▶ DATASET
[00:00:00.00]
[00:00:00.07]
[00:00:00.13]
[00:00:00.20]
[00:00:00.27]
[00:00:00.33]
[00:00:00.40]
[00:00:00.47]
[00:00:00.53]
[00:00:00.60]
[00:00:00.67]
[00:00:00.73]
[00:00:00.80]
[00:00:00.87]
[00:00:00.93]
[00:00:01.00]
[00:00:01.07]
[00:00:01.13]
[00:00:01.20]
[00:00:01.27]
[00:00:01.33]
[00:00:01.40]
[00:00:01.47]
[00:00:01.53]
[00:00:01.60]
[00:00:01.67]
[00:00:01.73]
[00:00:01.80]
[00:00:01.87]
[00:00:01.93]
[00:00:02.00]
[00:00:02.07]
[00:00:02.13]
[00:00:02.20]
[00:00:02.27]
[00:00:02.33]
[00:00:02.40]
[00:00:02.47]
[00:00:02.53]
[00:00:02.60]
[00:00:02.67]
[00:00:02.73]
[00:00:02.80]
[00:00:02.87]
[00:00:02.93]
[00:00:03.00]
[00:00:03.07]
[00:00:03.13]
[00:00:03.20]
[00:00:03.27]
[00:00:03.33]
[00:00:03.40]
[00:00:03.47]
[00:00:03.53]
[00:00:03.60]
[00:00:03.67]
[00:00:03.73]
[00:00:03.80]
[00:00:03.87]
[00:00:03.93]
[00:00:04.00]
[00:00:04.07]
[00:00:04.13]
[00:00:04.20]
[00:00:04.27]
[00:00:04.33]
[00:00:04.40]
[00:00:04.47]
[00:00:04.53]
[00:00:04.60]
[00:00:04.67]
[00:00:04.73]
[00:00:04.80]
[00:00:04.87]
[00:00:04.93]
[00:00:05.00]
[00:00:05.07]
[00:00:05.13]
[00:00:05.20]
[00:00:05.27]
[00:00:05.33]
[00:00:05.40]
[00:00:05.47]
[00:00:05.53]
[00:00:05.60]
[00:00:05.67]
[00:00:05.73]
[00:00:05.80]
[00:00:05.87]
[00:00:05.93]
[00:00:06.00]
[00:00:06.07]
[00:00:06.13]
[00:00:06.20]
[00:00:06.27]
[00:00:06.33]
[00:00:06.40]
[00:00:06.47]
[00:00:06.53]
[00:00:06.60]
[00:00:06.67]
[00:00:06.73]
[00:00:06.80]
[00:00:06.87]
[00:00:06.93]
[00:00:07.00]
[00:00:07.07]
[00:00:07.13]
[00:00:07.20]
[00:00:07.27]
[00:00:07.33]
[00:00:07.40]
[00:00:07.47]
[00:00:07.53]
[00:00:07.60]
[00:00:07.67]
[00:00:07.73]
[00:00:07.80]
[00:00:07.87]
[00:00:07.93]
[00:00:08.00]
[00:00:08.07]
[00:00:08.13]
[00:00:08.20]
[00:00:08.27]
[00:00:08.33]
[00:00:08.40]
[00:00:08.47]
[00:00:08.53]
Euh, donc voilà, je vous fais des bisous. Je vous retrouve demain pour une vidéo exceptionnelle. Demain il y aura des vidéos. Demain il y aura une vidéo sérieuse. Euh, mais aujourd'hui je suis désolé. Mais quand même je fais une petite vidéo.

▶ TASK TO CARRY OUT
Everything in the listing should be set down again exactly.

▶ RESPONSE FOR THIS EXERCISE
[00:00:00.00]
[00:00:00.07]
[00:00:00.13]
[00:00:00.20]
[00:00:00.27]
[00:00:00.33]
[00:00:00.40]
[00:00:00.47]
[00:00:00.53]
[00:00:00.60]
[00:00:00.67]
[00:00:00.73]
[00:00:00.80]
[00:00:00.87]
[00:00:00.93]
[00:00:01.00]
[00:00:01.07]
[00:00:01.13]
[00:00:01.20]
[00:00:01.27]
[00:00:01.33]
[00:00:01.40]
[00:00:01.47]
[00:00:01.53]
[00:00:01.60]
[00:00:01.67]
[00:00:01.73]
[00:00:01.80]
[00:00:01.87]
[00:00:01.93]
[00:00:02.00]
[00:00:02.07]
[00:00:02.13]
[00:00:02.20]
[00:00:02.27]
[00:00:02.33]
[00:00:02.40]
[00:00:02.47]
[00:00:02.53]
[00:00:02.60]
[00:00:02.67]
[00:00:02.73]
[00:00:02.80]
[00:00:02.87]
[00:00:02.93]
[00:00:03.00]
[00:00:03.07]
[00:00:03.13]
[00:00:03.20]
[00:00:03.27]
[00:00:03.33]
[00:00:03.40]
[00:00:03.47]
[00:00:03.53]
[00:00:03.60]
[00:00:03.67]
[00:00:03.73]
[00:00:03.80]
[00:00:03.87]
[00:00:03.93]
[00:00:04.00]
[00:00:04.07]
[00:00:04.13]
[00:00:04.20]
[00:00:04.27]
[00:00:04.33]
[00:00:04.40]
[00:00:04.47]
[00:00:04.53]
[00:00:04.60]
[00:00:04.67]
[00:00:04.73]
[00:00:04.80]
[00:00:04.87]
[00:00:04.93]
[00:00:05.00]
[00:00:05.07]
[00:00:05.13]
[00:00:05.20]
[00:00:05.27]
[00:00:05.33]
[00:00:05.40]
[00:00:05.47]
[00:00:05.53]
[00:00:05.60]
[00:00:05.67]
[00:00:05.73]
[00:00:05.80]
[00:00:05.87]
[00:00:05.93]
[00:00:06.00]
[00:00:06.07]
[00:00:06.13]
[00:00:06.20]
[00:00:06.27]
[00:00:06.33]
[00:00:06.40]
[00:00:06.47]
[00:00:06.53]
[00:00:06.60]
[00:00:06.67]
[00:00:06.73]
[00:00:06.80]
[00:00:06.87]
[00:00:06.93]
[00:00:07.00]
[00:00:07.07]
[00:00:07.13]
[00:00:07.20]
[00:00:07.27]
[00:00:07.33]
[00:00:07.40]
[00:00:07.47]
[00:00:07.53]
[00:00:07.60]
[00:00:07.67]
[00:00:07.73]
[00:00:07.80]
[00:00:07.87]
[00:00:07.93]
[00:00:08.00]
[00:00:08.07]
[00:00:08.13]
[00:00:08.20]
[00:00:08.27]
[00:00:08.33]
[00:00:08.40]
[00:00:08.47]
[00:00:08.53]
Euh, donc voilà, je vous fais des bisous. Je vous retrouve demain pour une vidéo exceptionnelle. Demain il y aura des vidéos. Demain il y aura une vidéo sérieuse. Euh, mais aujourd'hui je suis désolé. Mais quand même je fais une petite vidéo.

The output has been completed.